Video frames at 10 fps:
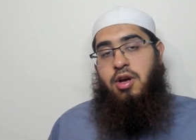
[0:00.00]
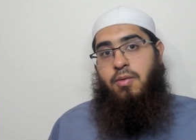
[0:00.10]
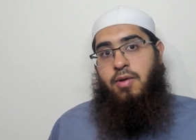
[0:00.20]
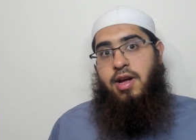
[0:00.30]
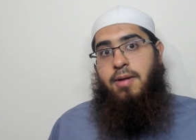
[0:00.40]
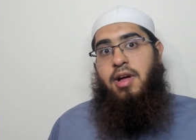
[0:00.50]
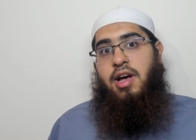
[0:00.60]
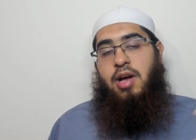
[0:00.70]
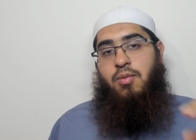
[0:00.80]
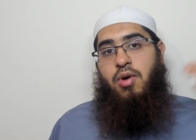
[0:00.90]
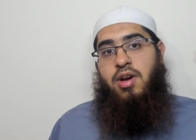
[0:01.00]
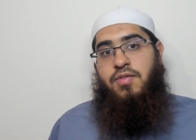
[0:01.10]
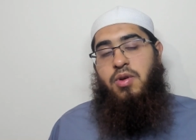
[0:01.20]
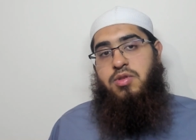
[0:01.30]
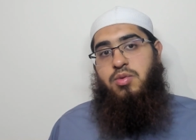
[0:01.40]
right? And one of
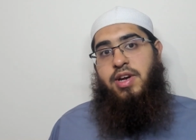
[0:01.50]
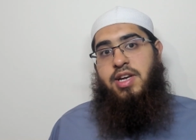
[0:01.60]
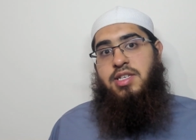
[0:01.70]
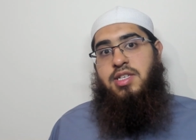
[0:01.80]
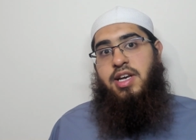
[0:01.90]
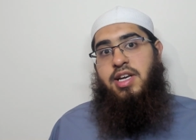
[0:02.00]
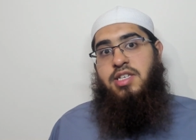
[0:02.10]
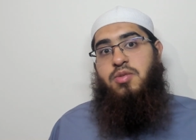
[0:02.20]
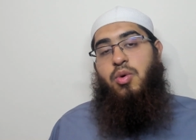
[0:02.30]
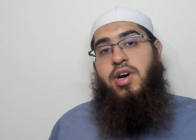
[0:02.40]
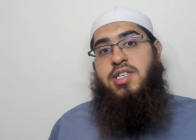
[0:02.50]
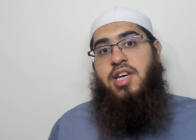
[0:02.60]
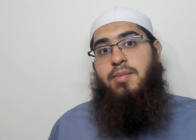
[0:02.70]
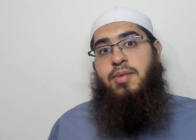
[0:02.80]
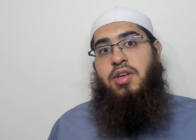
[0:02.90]
those ways is words
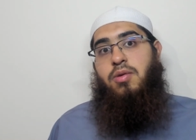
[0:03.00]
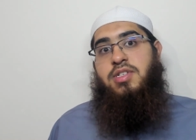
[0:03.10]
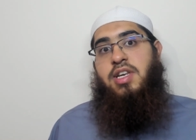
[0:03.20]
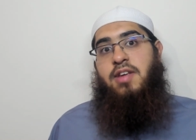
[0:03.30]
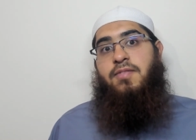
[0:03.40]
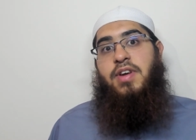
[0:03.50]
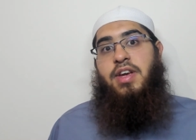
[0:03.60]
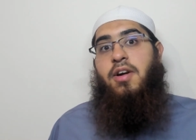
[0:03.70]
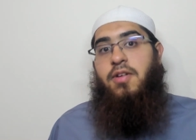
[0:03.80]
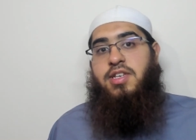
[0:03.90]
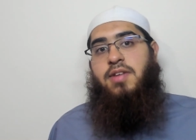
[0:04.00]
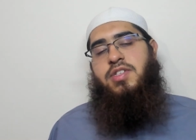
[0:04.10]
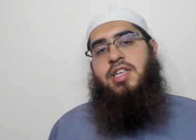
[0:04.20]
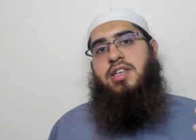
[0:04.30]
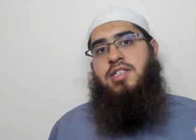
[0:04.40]
can be used in a figurative
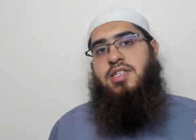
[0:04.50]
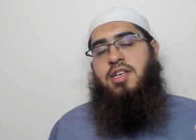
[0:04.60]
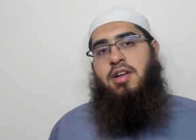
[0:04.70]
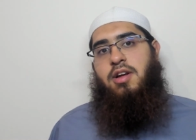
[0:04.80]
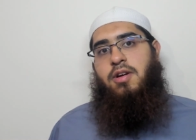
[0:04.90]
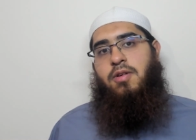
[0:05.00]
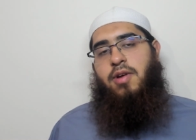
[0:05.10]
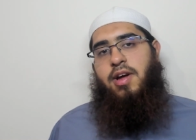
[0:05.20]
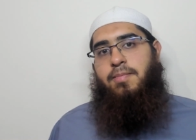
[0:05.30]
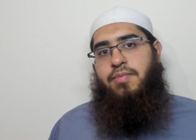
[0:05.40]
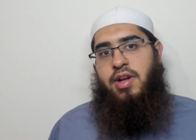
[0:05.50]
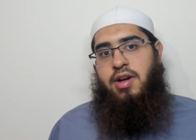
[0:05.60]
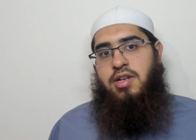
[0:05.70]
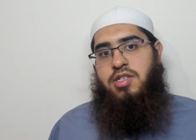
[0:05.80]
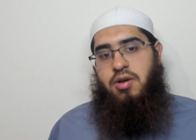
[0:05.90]
sense, right?
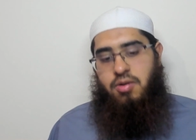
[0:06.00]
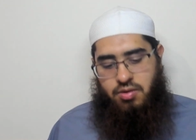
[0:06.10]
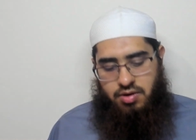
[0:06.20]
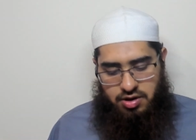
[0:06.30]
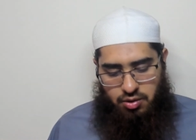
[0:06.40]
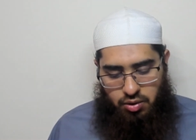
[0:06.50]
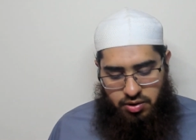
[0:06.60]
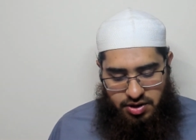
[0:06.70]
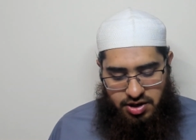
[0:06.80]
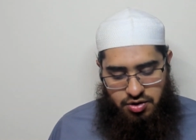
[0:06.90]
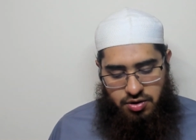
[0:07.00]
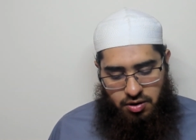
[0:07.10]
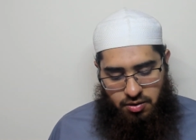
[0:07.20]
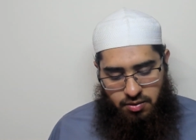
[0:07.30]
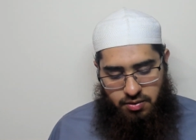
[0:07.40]
So all you need to
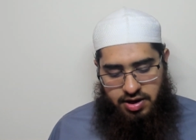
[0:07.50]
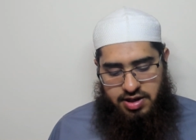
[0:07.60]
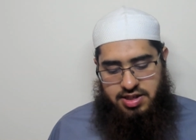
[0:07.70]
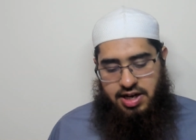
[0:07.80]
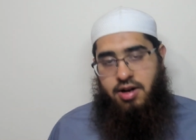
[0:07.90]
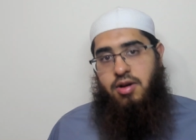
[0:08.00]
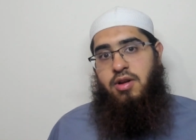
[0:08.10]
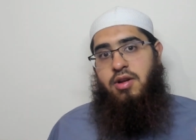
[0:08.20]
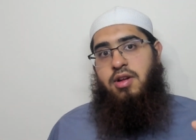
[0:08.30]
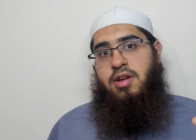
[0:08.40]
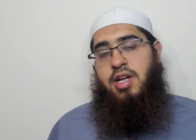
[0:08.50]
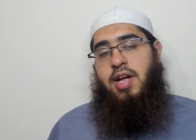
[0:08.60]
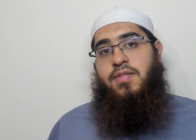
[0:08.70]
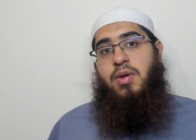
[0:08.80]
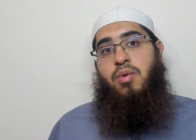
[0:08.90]
know is that
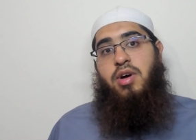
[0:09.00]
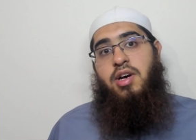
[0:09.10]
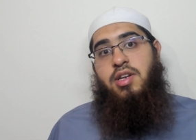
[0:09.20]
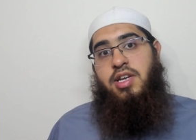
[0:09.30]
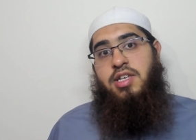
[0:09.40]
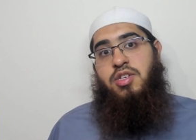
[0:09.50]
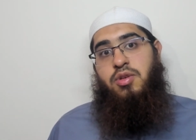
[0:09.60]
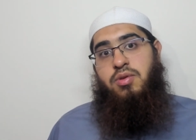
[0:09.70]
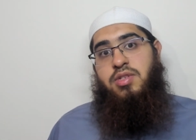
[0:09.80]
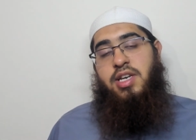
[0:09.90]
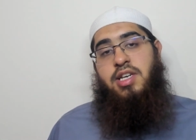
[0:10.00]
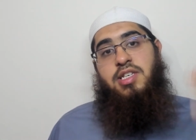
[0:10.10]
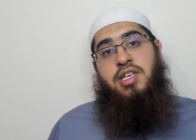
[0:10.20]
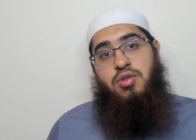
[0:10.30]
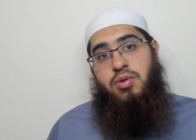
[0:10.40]
if the word is used in its
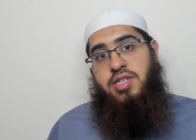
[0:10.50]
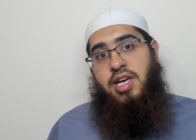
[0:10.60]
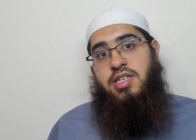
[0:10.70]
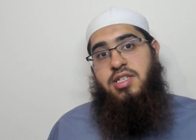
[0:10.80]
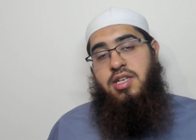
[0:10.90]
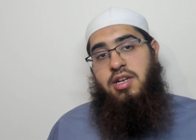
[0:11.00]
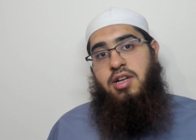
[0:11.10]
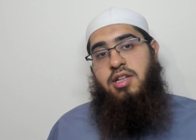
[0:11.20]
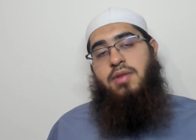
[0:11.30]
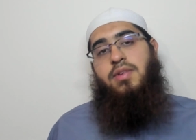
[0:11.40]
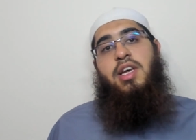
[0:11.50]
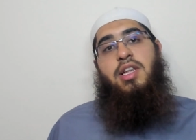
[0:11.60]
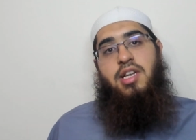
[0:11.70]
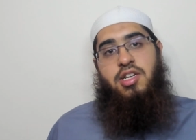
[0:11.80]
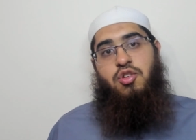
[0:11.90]
literal sense, then we take
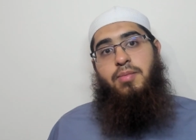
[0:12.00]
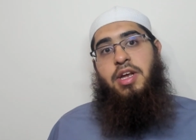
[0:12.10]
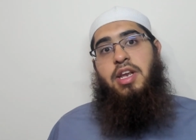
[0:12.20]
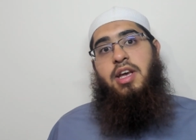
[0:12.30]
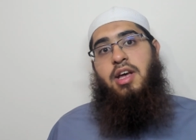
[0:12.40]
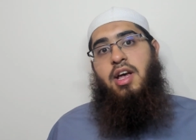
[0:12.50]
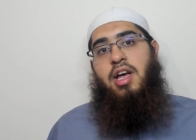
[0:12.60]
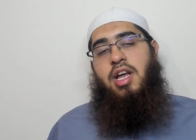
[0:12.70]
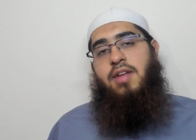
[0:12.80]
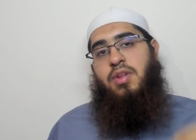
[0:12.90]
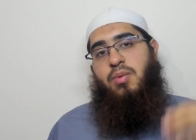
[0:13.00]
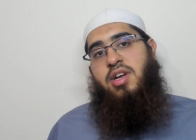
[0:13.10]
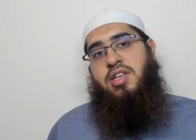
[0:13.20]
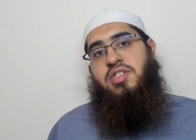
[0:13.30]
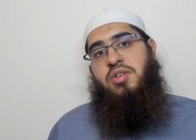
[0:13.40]
the literal meaning, and if the
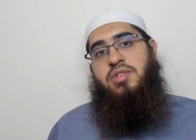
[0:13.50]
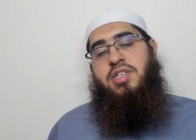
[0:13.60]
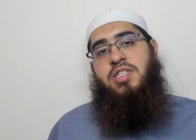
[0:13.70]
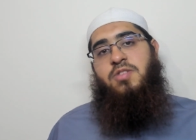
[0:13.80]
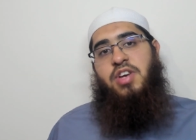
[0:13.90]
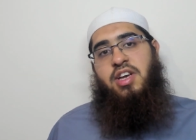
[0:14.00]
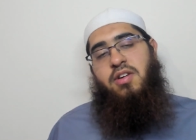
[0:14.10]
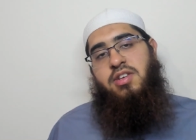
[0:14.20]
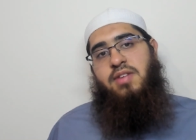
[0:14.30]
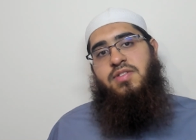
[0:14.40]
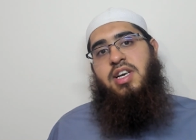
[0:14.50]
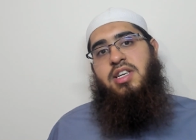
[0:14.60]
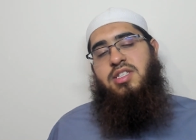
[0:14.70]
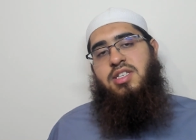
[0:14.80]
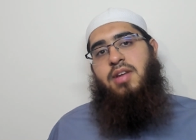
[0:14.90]
word is used in its figurative
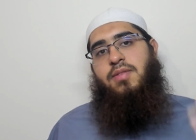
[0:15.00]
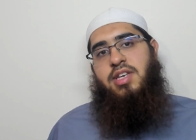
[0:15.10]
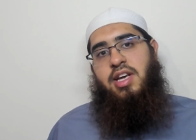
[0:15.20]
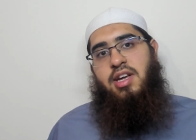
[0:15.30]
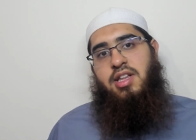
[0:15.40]
sense, then we take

• _WORK ITEM_:
An exact reprint of the records above is required, with all pictures left out.

• _RESULT OF THE TASK_:
Video frames at 10 fps:
[0:00.00]
[0:00.10]
[0:00.20]
[0:00.30]
[0:00.40]
[0:00.50]
[0:00.60]
[0:00.70]
[0:00.80]
[0:00.90]
[0:01.00]
[0:01.10]
[0:01.20]
[0:01.30]
[0:01.40]
right? And one of
[0:01.50]
[0:01.60]
[0:01.70]
[0:01.80]
[0:01.90]
[0:02.00]
[0:02.10]
[0:02.20]
[0:02.30]
[0:02.40]
[0:02.50]
[0:02.60]
[0:02.70]
[0:02.80]
[0:02.90]
those ways is words
[0:03.00]
[0:03.10]
[0:03.20]
[0:03.30]
[0:03.40]
[0:03.50]
[0:03.60]
[0:03.70]
[0:03.80]
[0:03.90]
[0:04.00]
[0:04.10]
[0:04.20]
[0:04.30]
[0:04.40]
can be used in a figurative
[0:04.50]
[0:04.60]
[0:04.70]
[0:04.80]
[0:04.90]
[0:05.00]
[0:05.10]
[0:05.20]
[0:05.30]
[0:05.40]
[0:05.50]
[0:05.60]
[0:05.70]
[0:05.80]
[0:05.90]
sense, right?
[0:06.00]
[0:06.10]
[0:06.20]
[0:06.30]
[0:06.40]
[0:06.50]
[0:06.60]
[0:06.70]
[0:06.80]
[0:06.90]
[0:07.00]
[0:07.10]
[0:07.20]
[0:07.30]
[0:07.40]
So all you need to
[0:07.50]
[0:07.60]
[0:07.70]
[0:07.80]
[0:07.90]
[0:08.00]
[0:08.10]
[0:08.20]
[0:08.30]
[0:08.40]
[0:08.50]
[0:08.60]
[0:08.70]
[0:08.80]
[0:08.90]
know is that
[0:09.00]
[0:09.10]
[0:09.20]
[0:09.30]
[0:09.40]
[0:09.50]
[0:09.60]
[0:09.70]
[0:09.80]
[0:09.90]
[0:10.00]
[0:10.10]
[0:10.20]
[0:10.30]
[0:10.40]
if the word is used in its
[0:10.50]
[0:10.60]
[0:10.70]
[0:10.80]
[0:10.90]
[0:11.00]
[0:11.10]
[0:11.20]
[0:11.30]
[0:11.40]
[0:11.50]
[0:11.60]
[0:11.70]
[0:11.80]
[0:11.90]
literal sense, then we take
[0:12.00]
[0:12.10]
[0:12.20]
[0:12.30]
[0:12.40]
[0:12.50]
[0:12.60]
[0:12.70]
[0:12.80]
[0:12.90]
[0:13.00]
[0:13.10]
[0:13.20]
[0:13.30]
[0:13.40]
the literal meaning, and if the
[0:13.50]
[0:13.60]
[0:13.70]
[0:13.80]
[0:13.90]
[0:14.00]
[0:14.10]
[0:14.20]
[0:14.30]
[0:14.40]
[0:14.50]
[0:14.60]
[0:14.70]
[0:14.80]
[0:14.90]
word is used in its figurative
[0:15.00]
[0:15.10]
[0:15.20]
[0:15.30]
[0:15.40]
sense, then we take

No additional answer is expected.